### Problem to solve:
Using the listing below, print the line containing "[0:00.00-0:01.07]", the line containing "What the speaker", and each line between them, exactly and nothing else. Pictures stay out of the print.

### Exercise data:
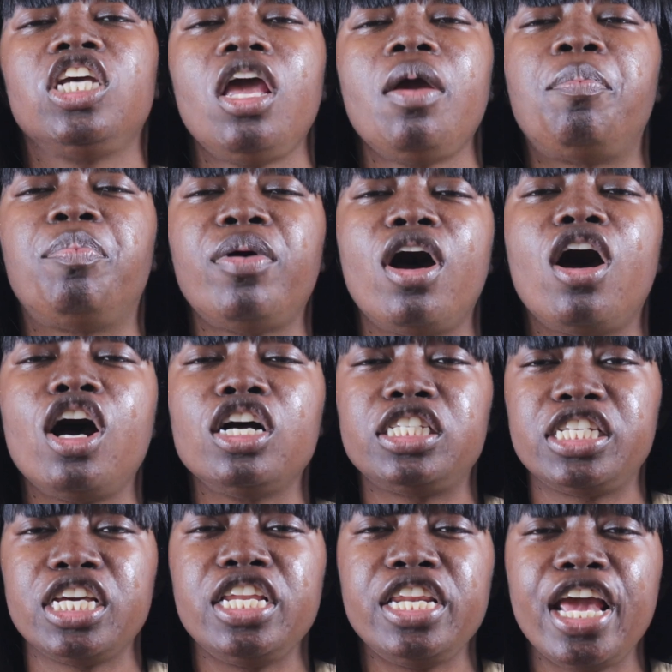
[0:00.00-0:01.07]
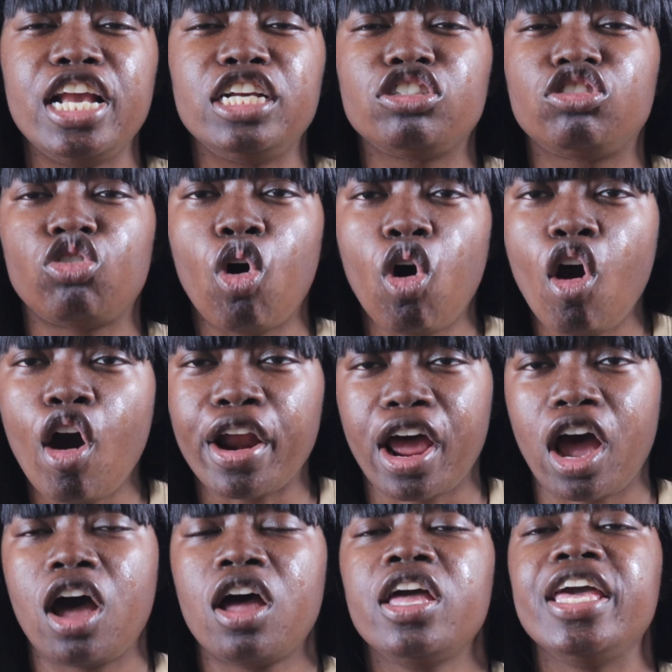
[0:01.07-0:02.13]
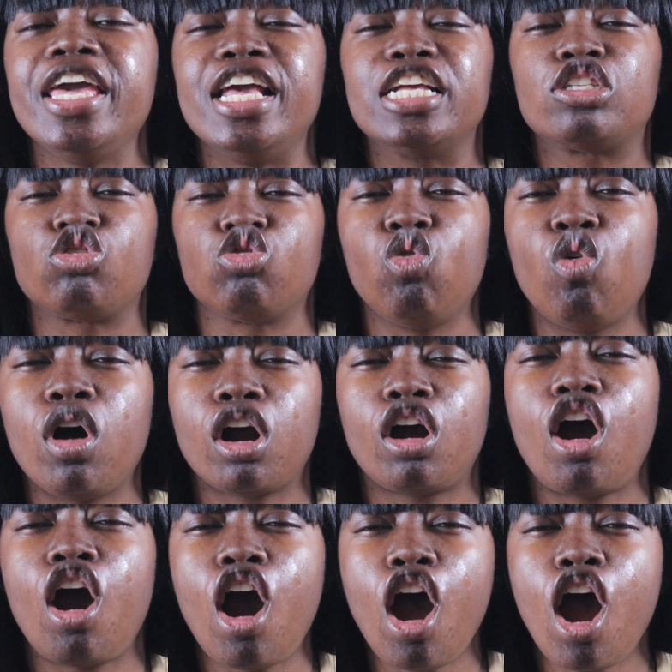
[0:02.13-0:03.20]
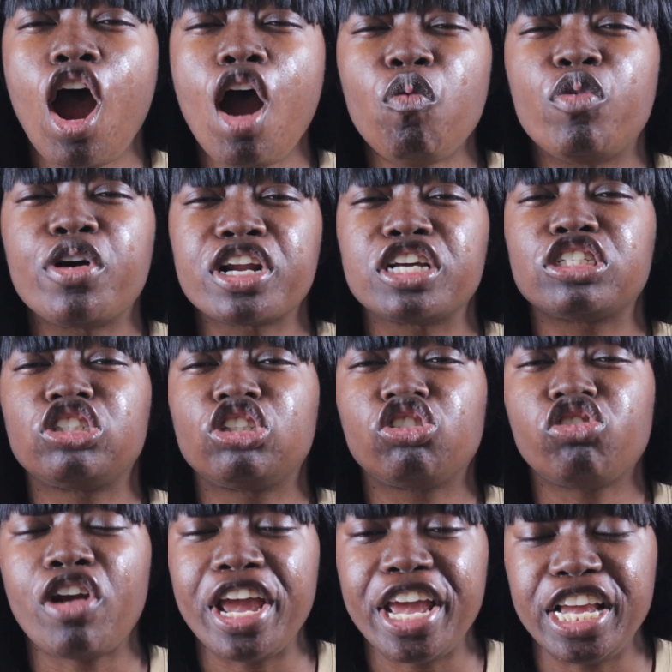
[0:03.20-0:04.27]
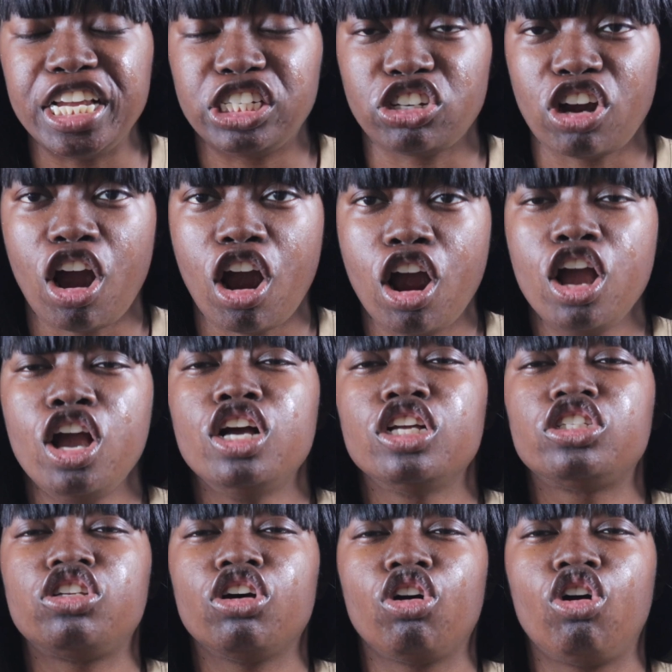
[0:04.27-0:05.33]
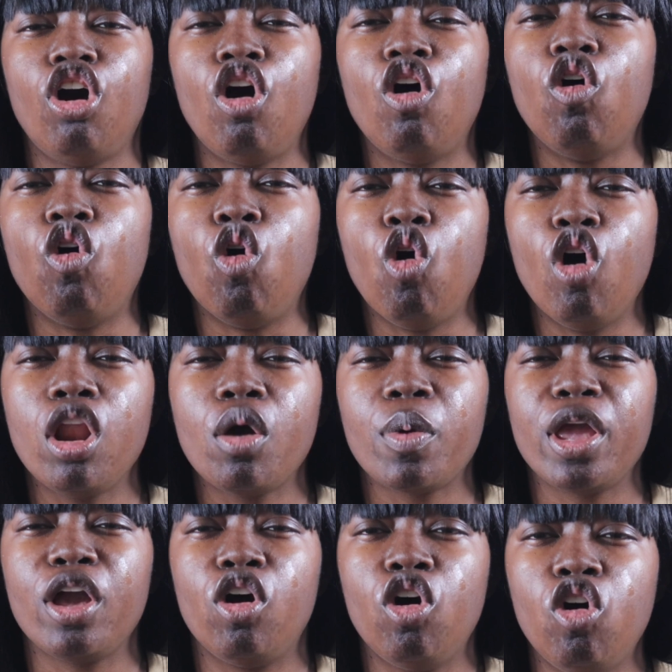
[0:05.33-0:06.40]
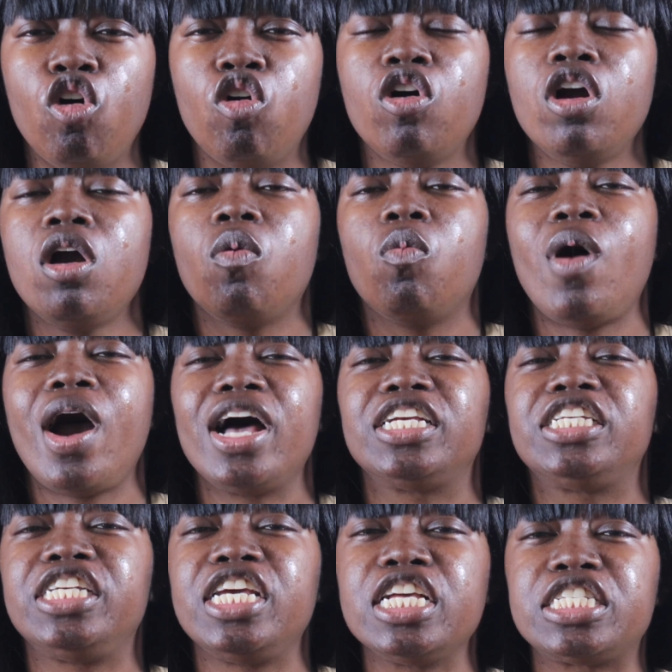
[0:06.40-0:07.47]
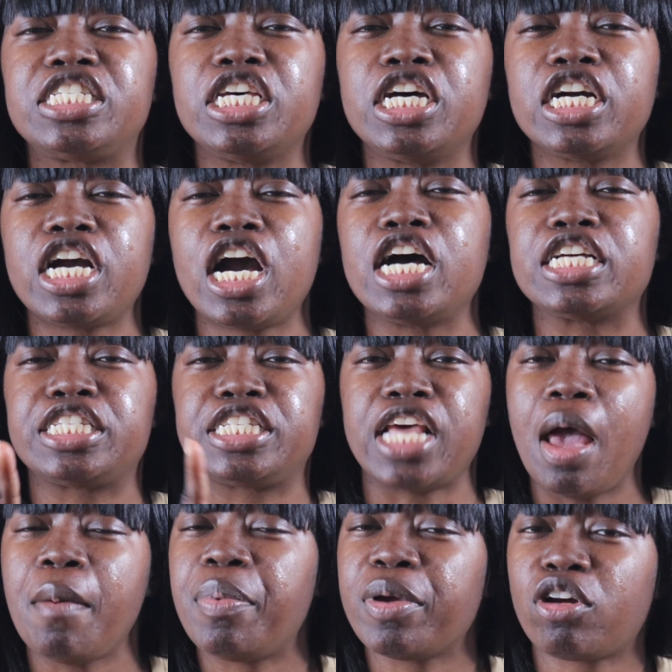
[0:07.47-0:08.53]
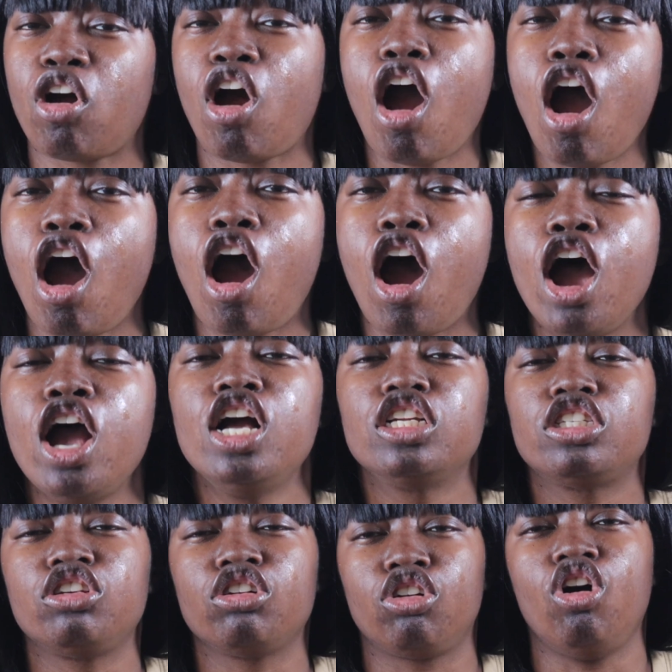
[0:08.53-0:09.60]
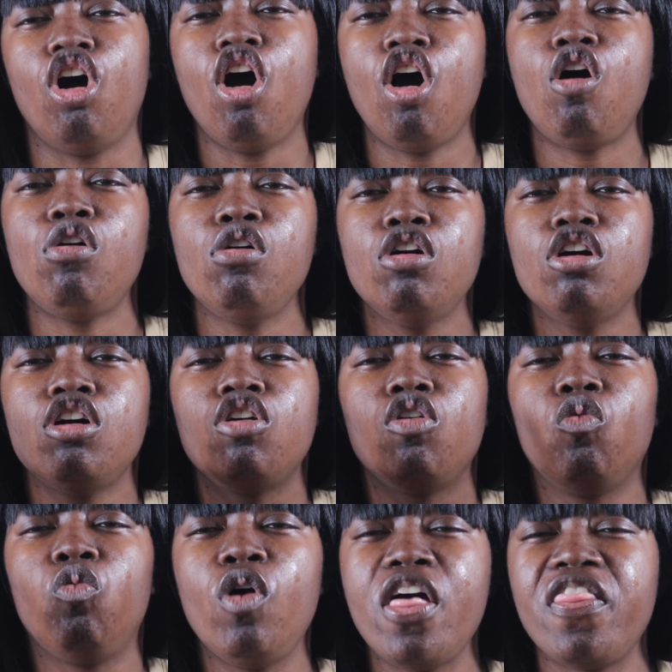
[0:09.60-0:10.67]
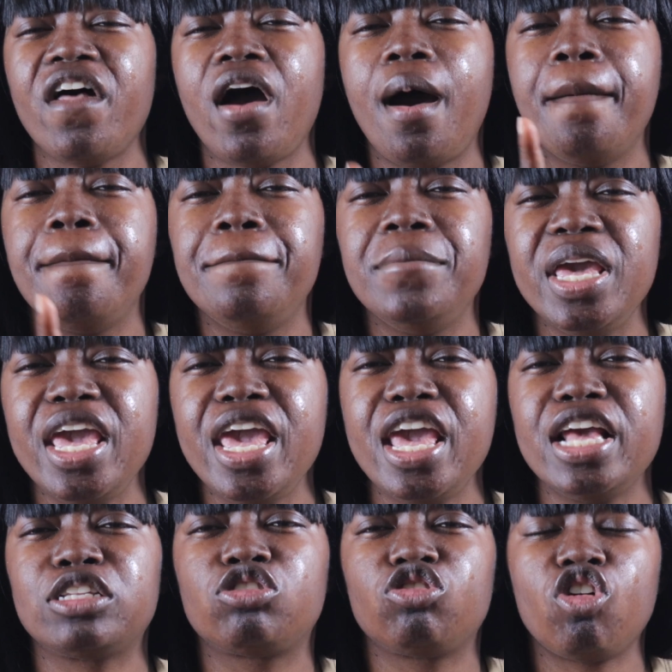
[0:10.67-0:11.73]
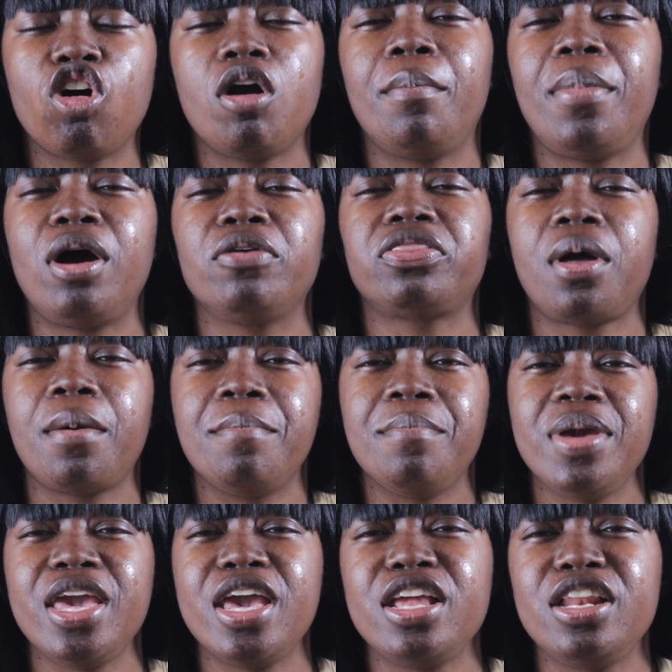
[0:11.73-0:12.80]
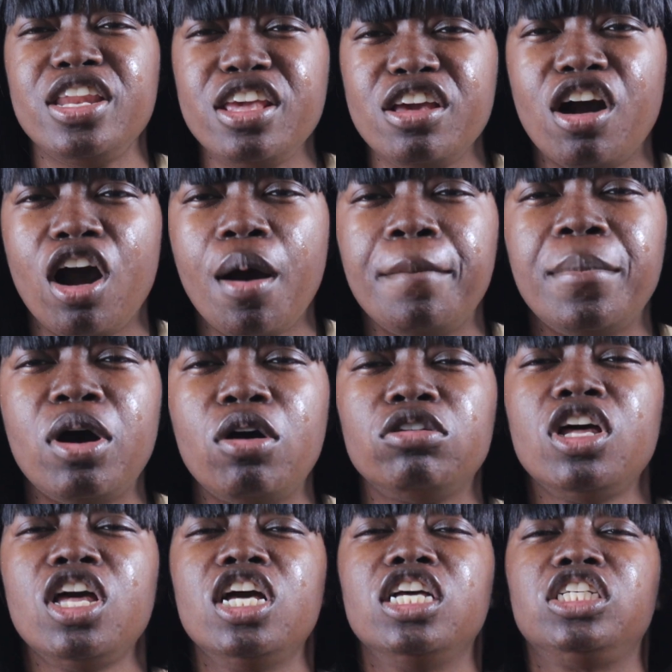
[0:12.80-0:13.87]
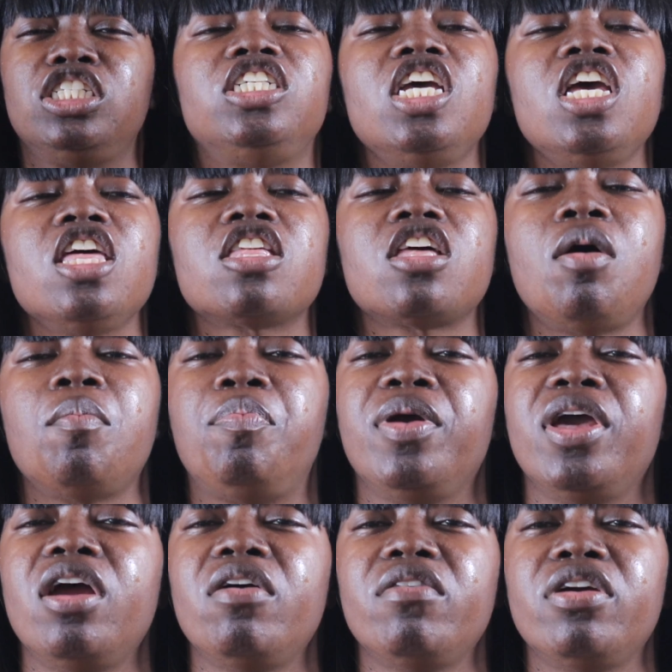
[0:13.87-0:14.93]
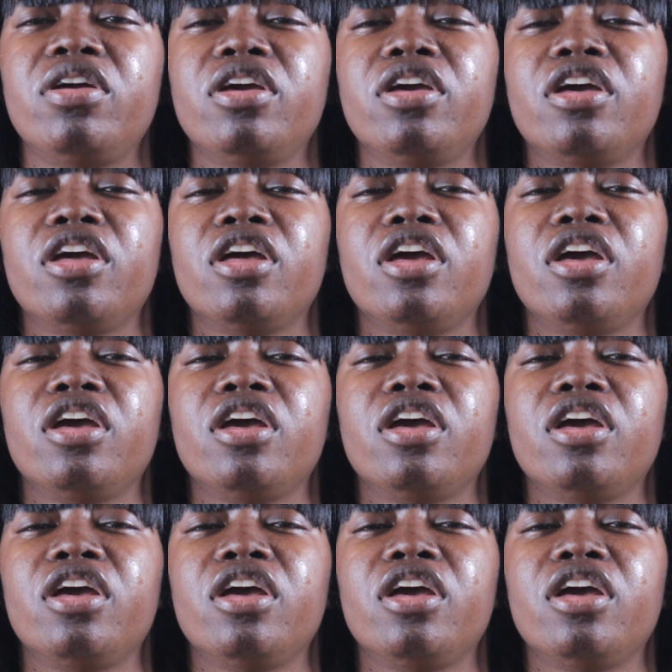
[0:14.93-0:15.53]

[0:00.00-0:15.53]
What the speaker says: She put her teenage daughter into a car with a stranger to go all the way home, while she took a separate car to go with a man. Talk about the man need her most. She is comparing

* * *

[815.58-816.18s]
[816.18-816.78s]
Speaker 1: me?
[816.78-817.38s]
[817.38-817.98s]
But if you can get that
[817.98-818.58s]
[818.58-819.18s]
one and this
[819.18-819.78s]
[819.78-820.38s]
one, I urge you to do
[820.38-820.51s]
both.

### Task answer:
[0:00.00-0:01.07]
[0:01.07-0:02.13]
[0:02.13-0:03.20]
[0:03.20-0:04.27]
[0:04.27-0:05.33]
[0:05.33-0:06.40]
[0:06.40-0:07.47]
[0:07.47-0:08.53]
[0:08.53-0:09.60]
[0:09.60-0:10.67]
[0:10.67-0:11.73]
[0:11.73-0:12.80]
[0:12.80-0:13.87]
[0:13.87-0:14.93]
[0:14.93-0:15.53]

[0:00.00-0:15.53]
What the speaker says: She put her teenage daughter into a car with a stranger to go all the way home, while she took a separate car to go with a man. Talk about the man need her most. She is comparing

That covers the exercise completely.